How Mind-Eating Parasites from Cat Poop Are Making a Global Intelligence Gap

For a country that’s affluent, the US has a usually high proportion of individuals residing in warm-to-tropical climates; however, these are the ideal breeding grounds for parasites.

The reality is that more and more ‘third-world’ parasites are becoming endemic to the West. Already 60 million people have toxoplasma gondii or the cat poop parasite.

But, don’t freak out right away if you have a cat pet-it may be worse, i.e. a tapeworm eating our brain! Anyway, there have been 2000 cases of neurocysticercosis in the US and 5 million and more cases globally.

The Mind-Eating Parasites from Cat Poop

This condition causes unpleasant and epileptic-like symptoms when the gut-eating parasite starts living in a person’s cerebrum.

And, there’s the Chagas disease-a common illness in Latin America that impacts the heart and may lead to heart failure.

Moreover, in 2007, the US blood banks started screening for this illness and actually discovered a shocking high rates of it amongst poor Floridian and Texas communities.

Parasites Are not just a Public Health Problem, but Bad for Human Intelligence too

With global warming on the rise, the parasites can easily find more areas that are suitable for their proliferation. And, add this to the low awareness among the public about contracting them-you have the key.

What’s more, parasites are bad for human intelligence. Johns Hopkins researchers discovered that ACTV-1, a chlorovirus, in 2 out of every 5 subjects.

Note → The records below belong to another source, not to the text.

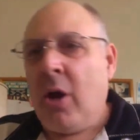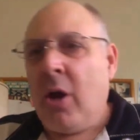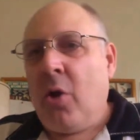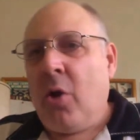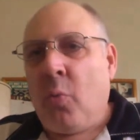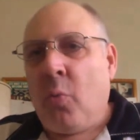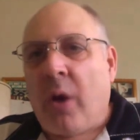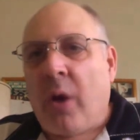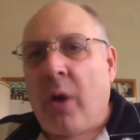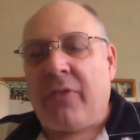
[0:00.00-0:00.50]

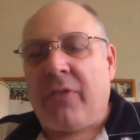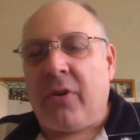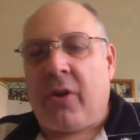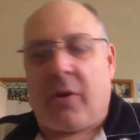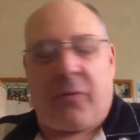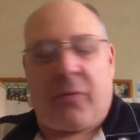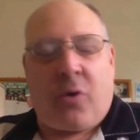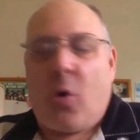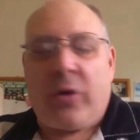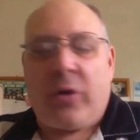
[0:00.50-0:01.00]
Was
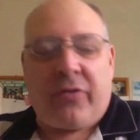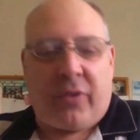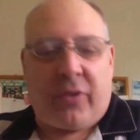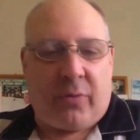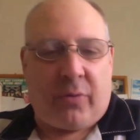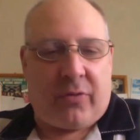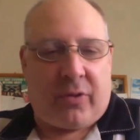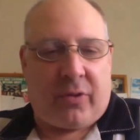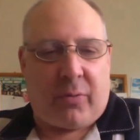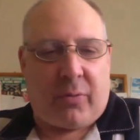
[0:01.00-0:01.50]
there? Of course,
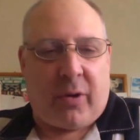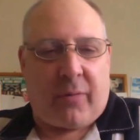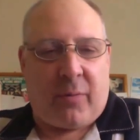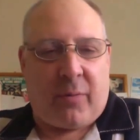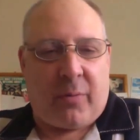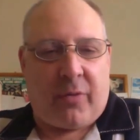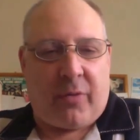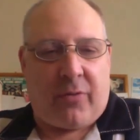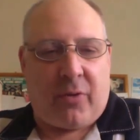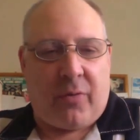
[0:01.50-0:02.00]
there was a threat
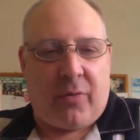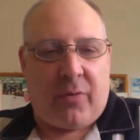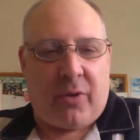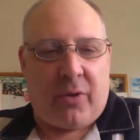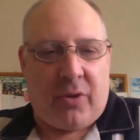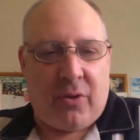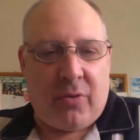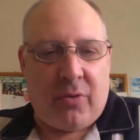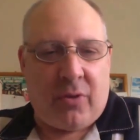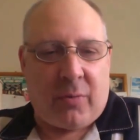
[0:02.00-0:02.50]
from the Soviet
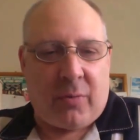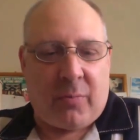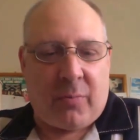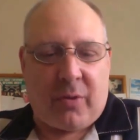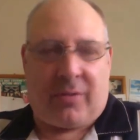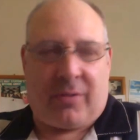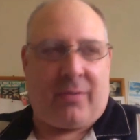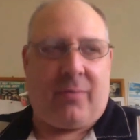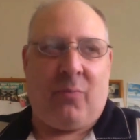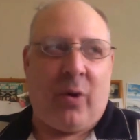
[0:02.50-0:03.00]
Union,
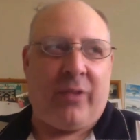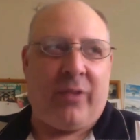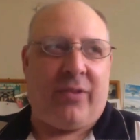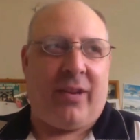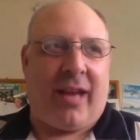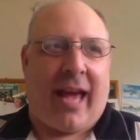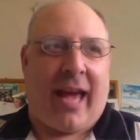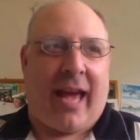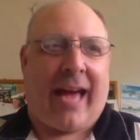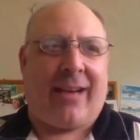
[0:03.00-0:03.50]
but
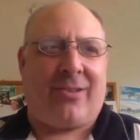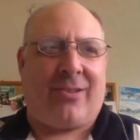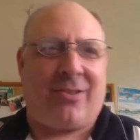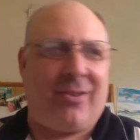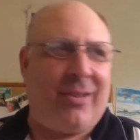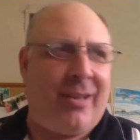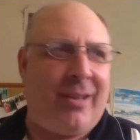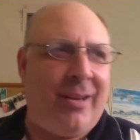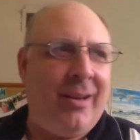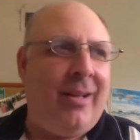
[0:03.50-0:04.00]
was it
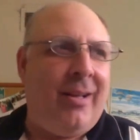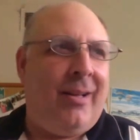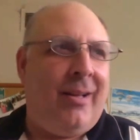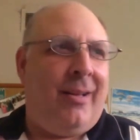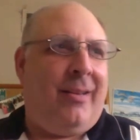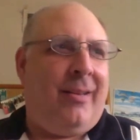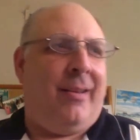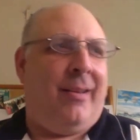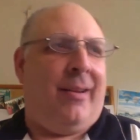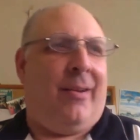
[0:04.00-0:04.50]
actually?
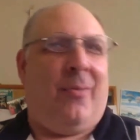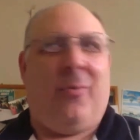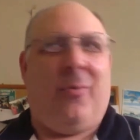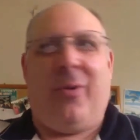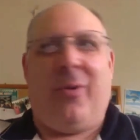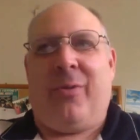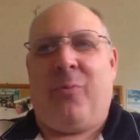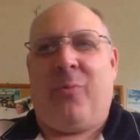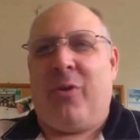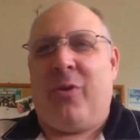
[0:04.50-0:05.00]

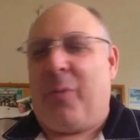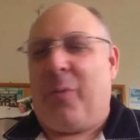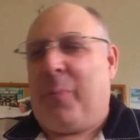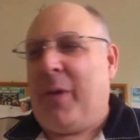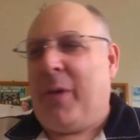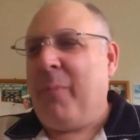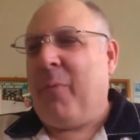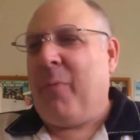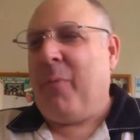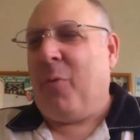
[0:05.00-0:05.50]
Were there
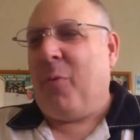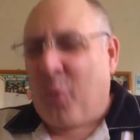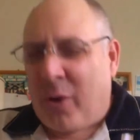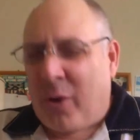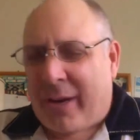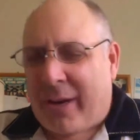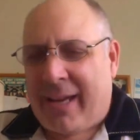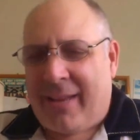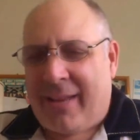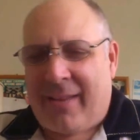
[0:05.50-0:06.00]
people
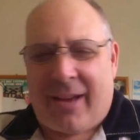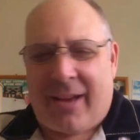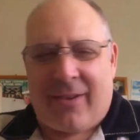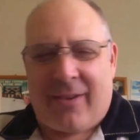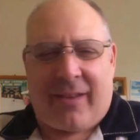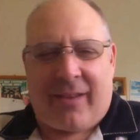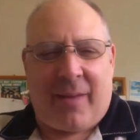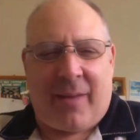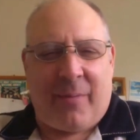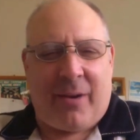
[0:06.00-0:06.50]
working in the
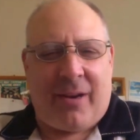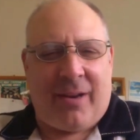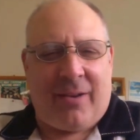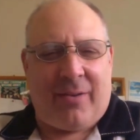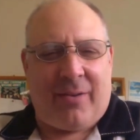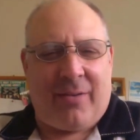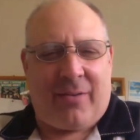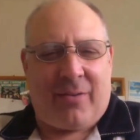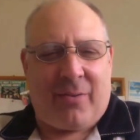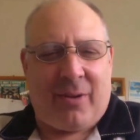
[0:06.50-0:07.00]
entertainment
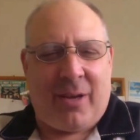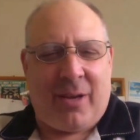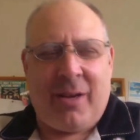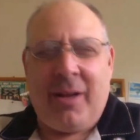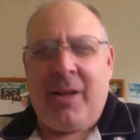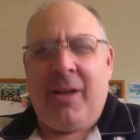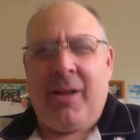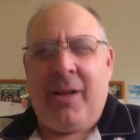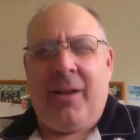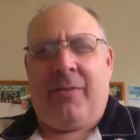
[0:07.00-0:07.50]

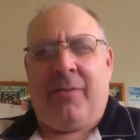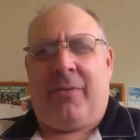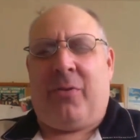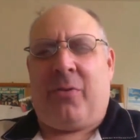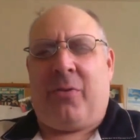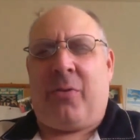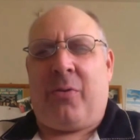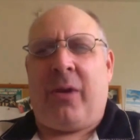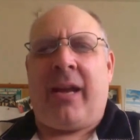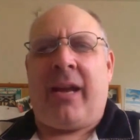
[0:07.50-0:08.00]
industry to
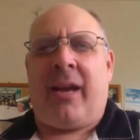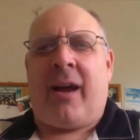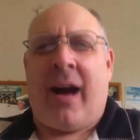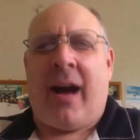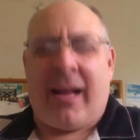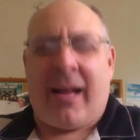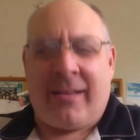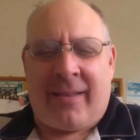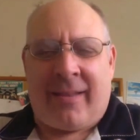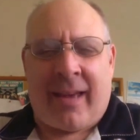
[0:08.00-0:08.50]
create
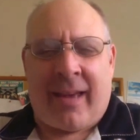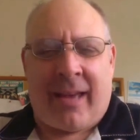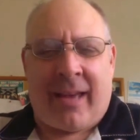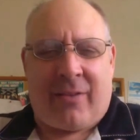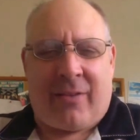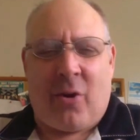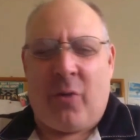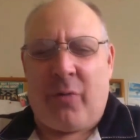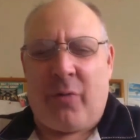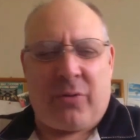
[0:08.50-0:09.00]
content
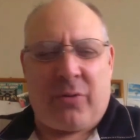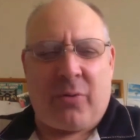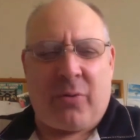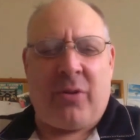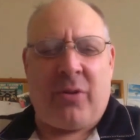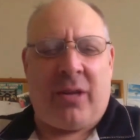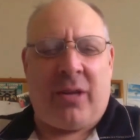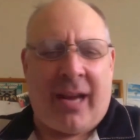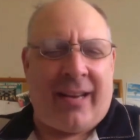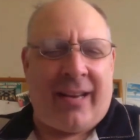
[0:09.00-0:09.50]
to overthrow
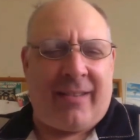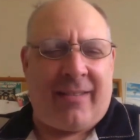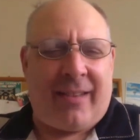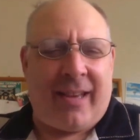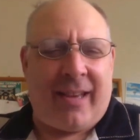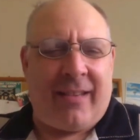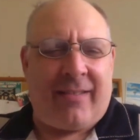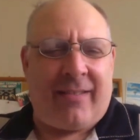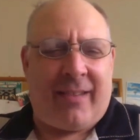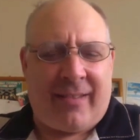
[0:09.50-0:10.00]
the United
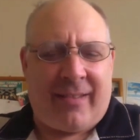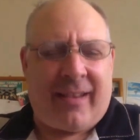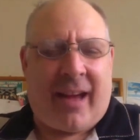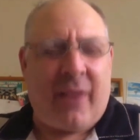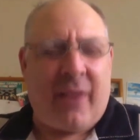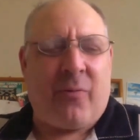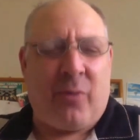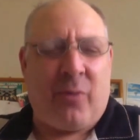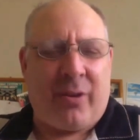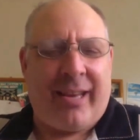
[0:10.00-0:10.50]
States? Is
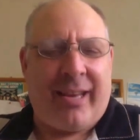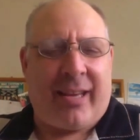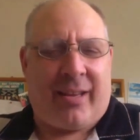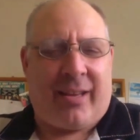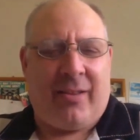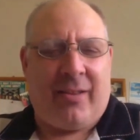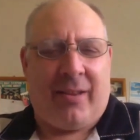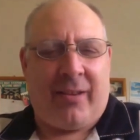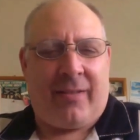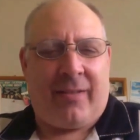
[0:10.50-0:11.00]
kind of
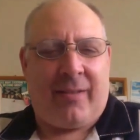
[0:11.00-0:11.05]
ridiculous.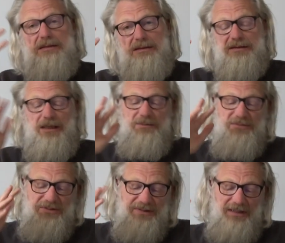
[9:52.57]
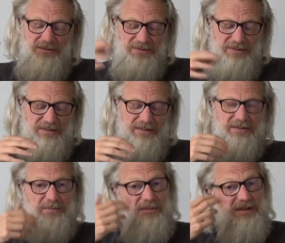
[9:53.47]
some
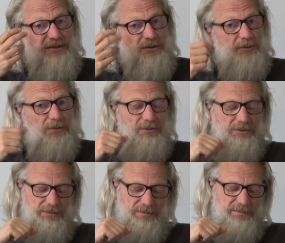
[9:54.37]
selfishness played a role too.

Normally present in algae, this pathogen seemed to make a fast evolutionary leap from infecting plants to humans to the cost of reduced cognition in the infected participants.

According to the scientists, in comparison to those who didn’t have the virus, the infected ones were 10 percent slower in making calculations and experienced a lower span of attention, noting the virus may’ve affected their focus, calculating capacity, and processing of visual info.

These findings strengthen the need for better access to health care, particularly for the poorer ones. Parasites, if not contained, aren’t solely a threat to public health, but to human capital too.